Excuse me if I'm being dense, but how do you derive $$\lim_{x \to -\infty} \sinh^{-1} (x) = -\infty$$
I have $$ \sinh^{-1}(x) = \log \left(x + \sqrt{x ^ 2 + 1}\right) = \log \left(x \left(1 + \sqrt{1 + x ^ {-2}}\right)\right) = \log \left( x \left(1 + 1 + \mathcal O (x ^ {-2})\right)\right) \sim \log (2x) $$ which isn't even real. It's trivially true the other way $$\lim_{x \to -\infty} \sinh(x) = \frac{e^{-\infty} - e^{\infty}}{2} = -\infty$$ so I don't get what I'm missing.
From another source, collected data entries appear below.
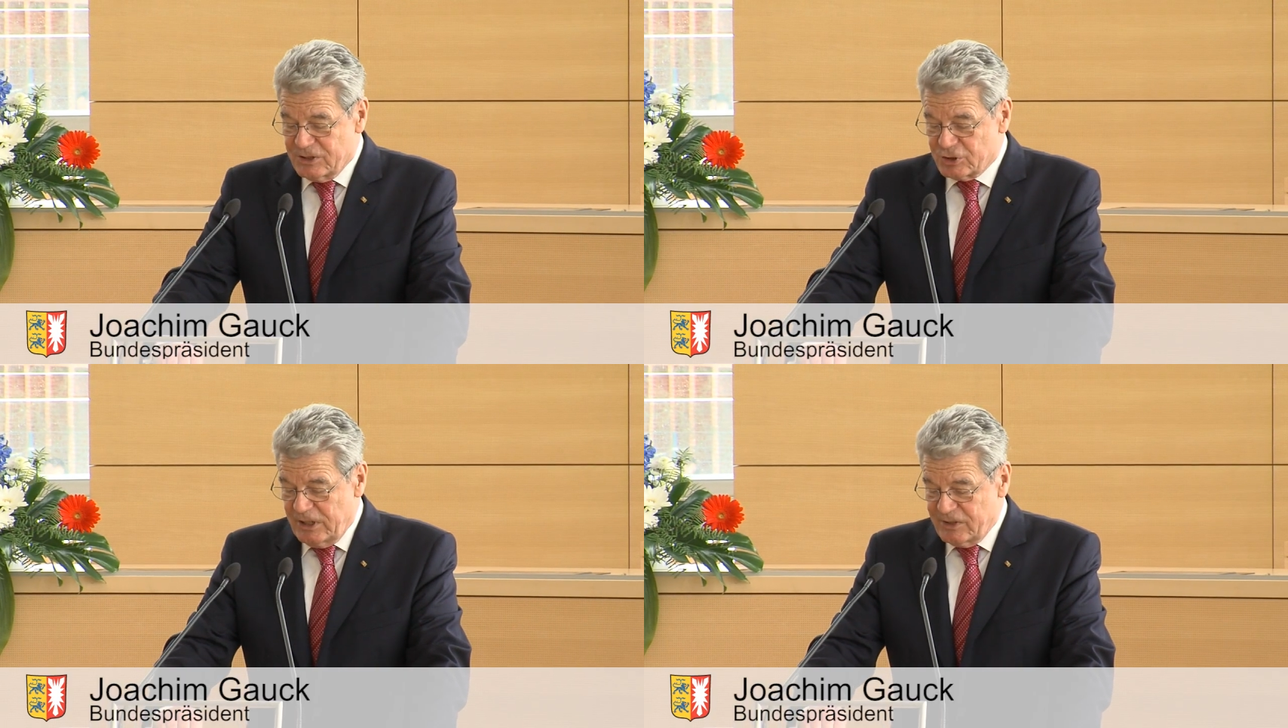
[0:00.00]

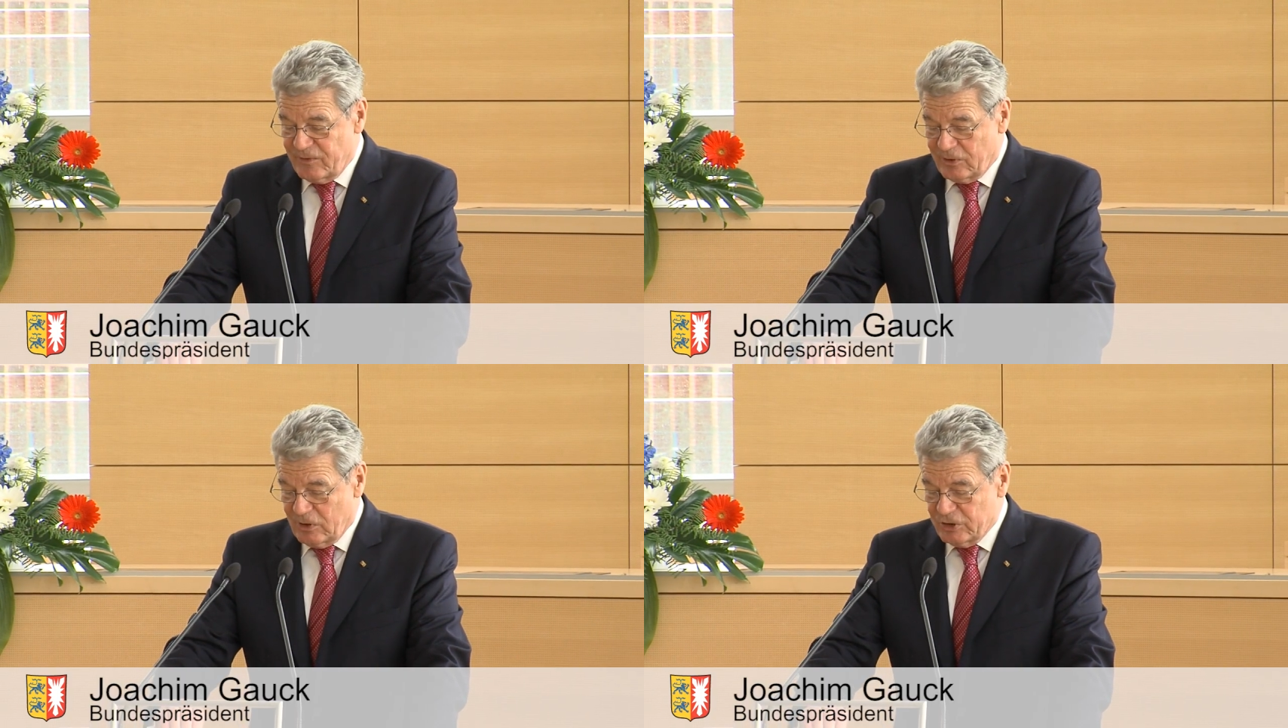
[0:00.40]
ist
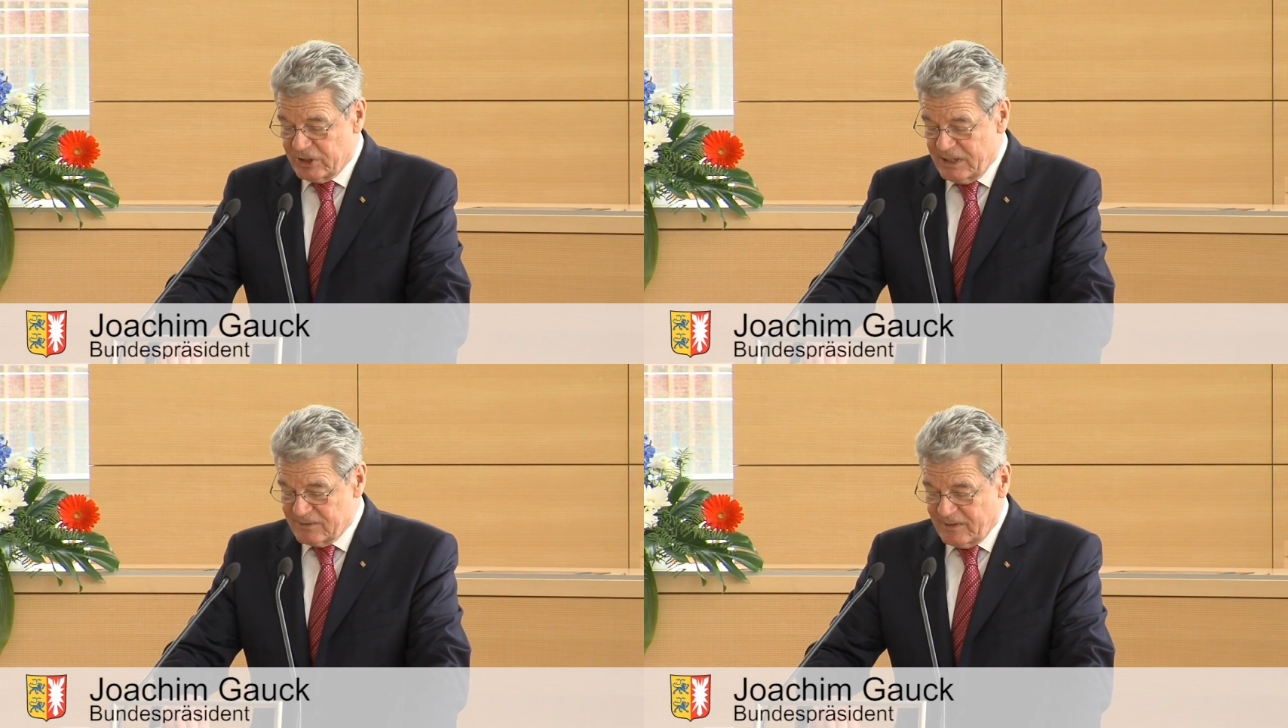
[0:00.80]

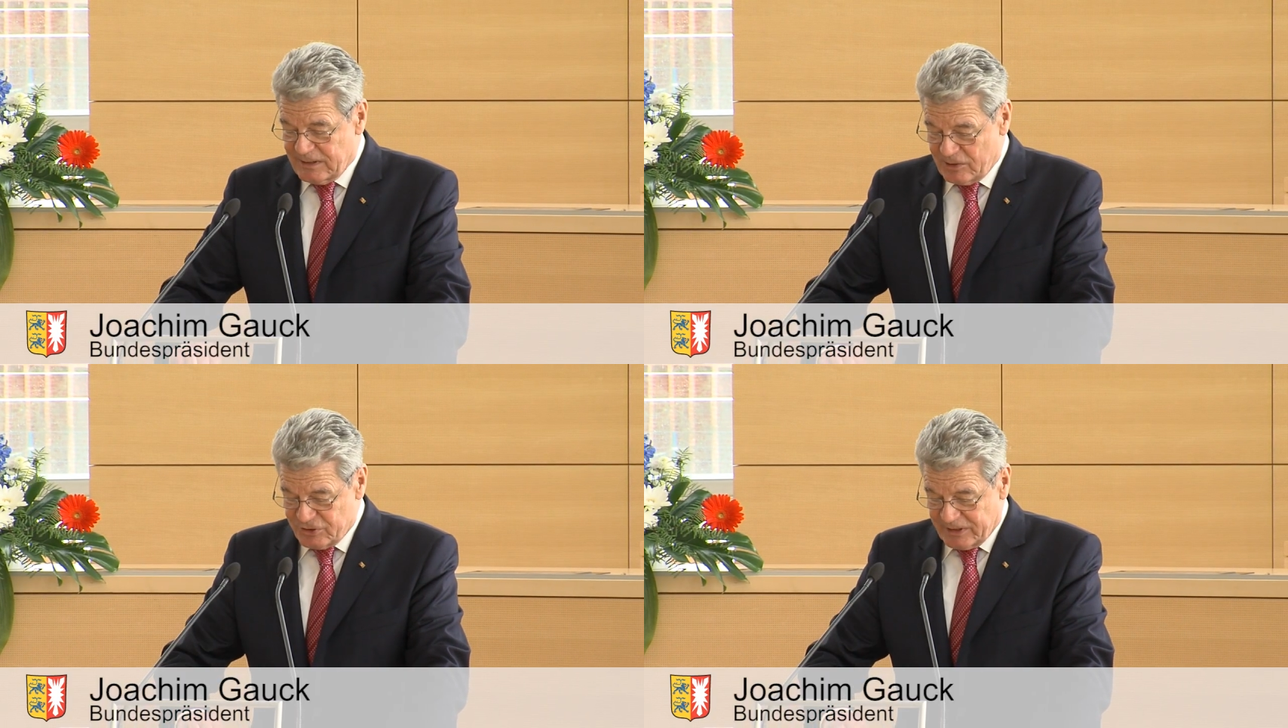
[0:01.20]
Schleswig-Holstein
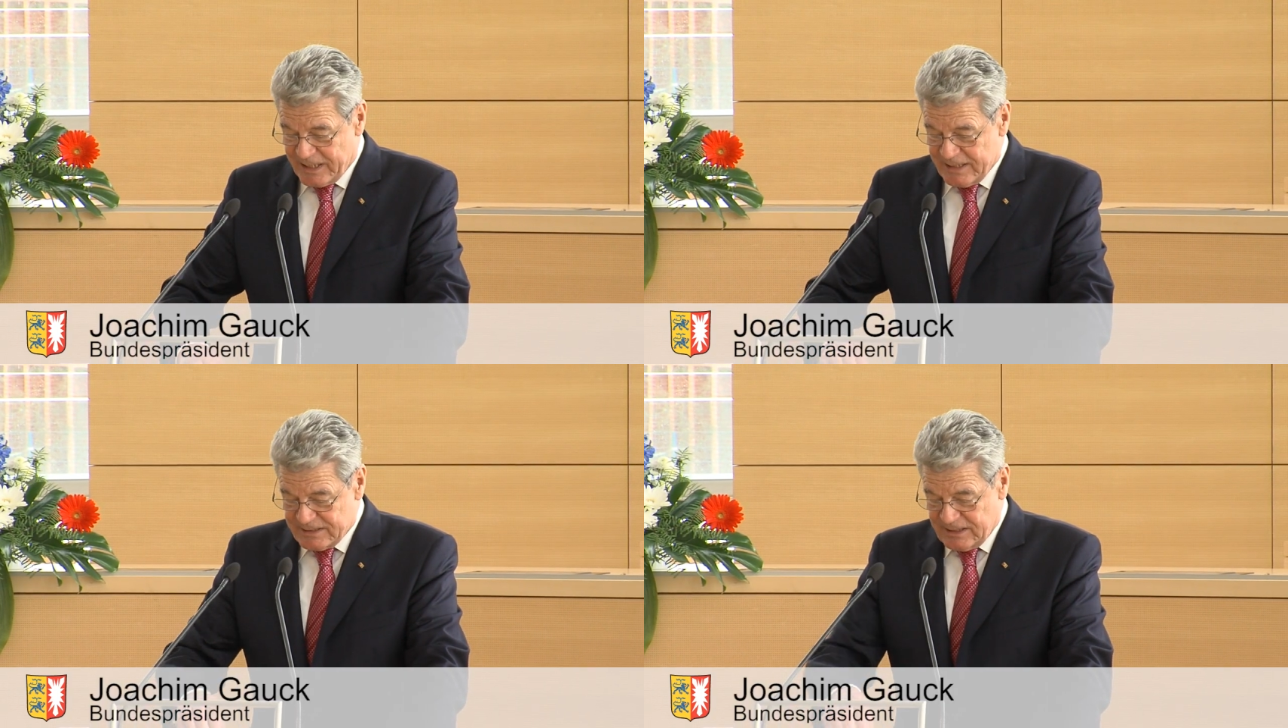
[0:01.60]

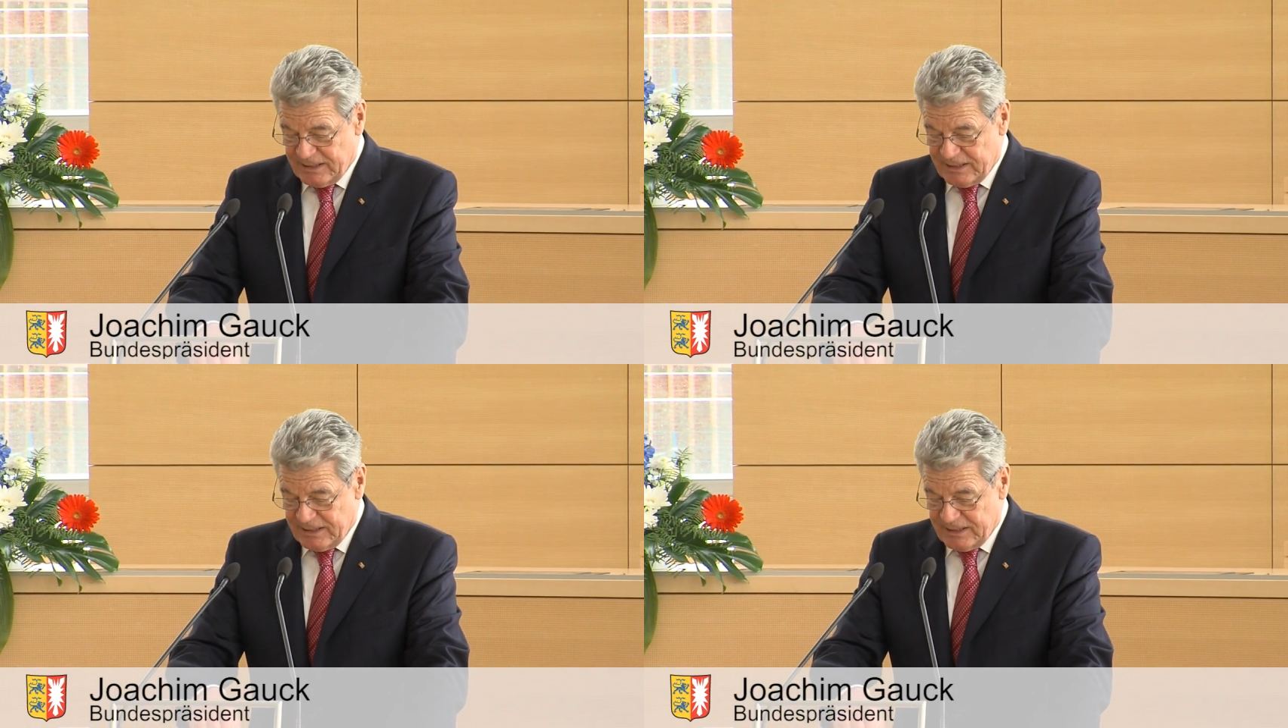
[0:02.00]
2013.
Being more careful with the signs, we have for $x<0$ that $x=-|x|$, so \begin{align} x+\sqrt{x^2+1}=-|x|+|x|\sqrt{1+\frac{1}{x^2}}=|x|\left(\sqrt{1+\frac{1}{x^2}}-1\right) \end{align} For large $|x|$, this is roughly $|x|\left(\left(1+\frac{1}{2}\cdot\frac{1}{x^2}\right)-1\right)=\frac{1}{2|x|}$, and the logarithm of this is $-\ln(2|x|)\to -\infty$ as $x\to -\infty$.